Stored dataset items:
'''
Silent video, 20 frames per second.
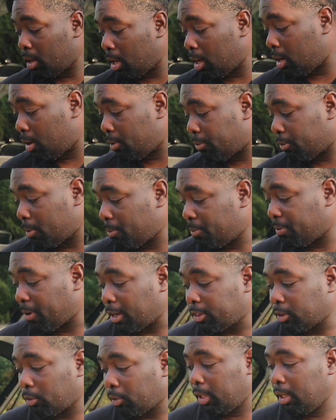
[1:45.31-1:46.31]
Uh, from
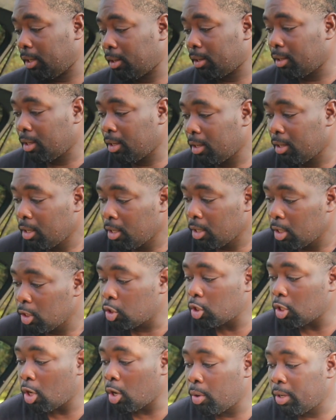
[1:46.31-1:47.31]
factory.
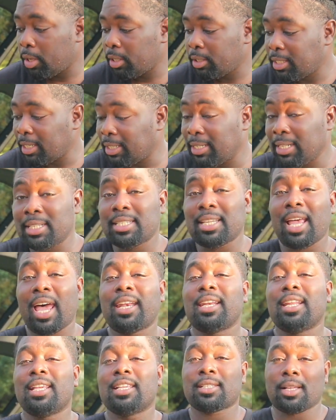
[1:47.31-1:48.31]
So uh, the
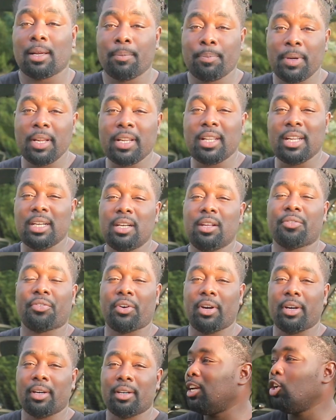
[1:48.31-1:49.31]
design is completely
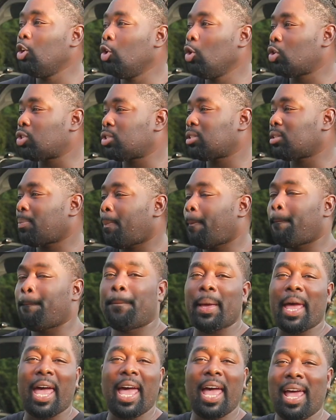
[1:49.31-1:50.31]
different. It looks
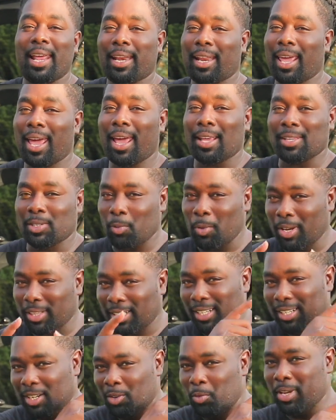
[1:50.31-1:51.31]
bad as wait
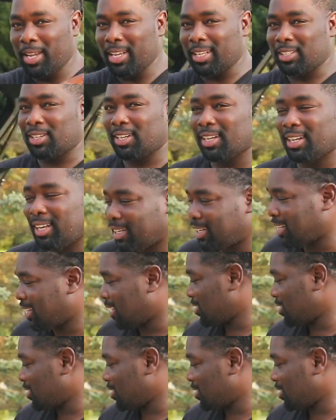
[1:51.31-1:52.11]
until we get, get the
'''
== DESCRIPTION OF THE TASK ==
In the records above, locate the line with "[1:47.31-1:48.31]"; output it and each line after it through the last one, exactly, omitting pictures.

== ANSWER TO THIS TASK ==
[1:47.31-1:48.31]
So uh, the
[1:48.31-1:49.31]
design is completely
[1:49.31-1:50.31]
different. It looks
[1:50.31-1:51.31]
bad as wait
[1:51.31-1:52.11]
until we get, get the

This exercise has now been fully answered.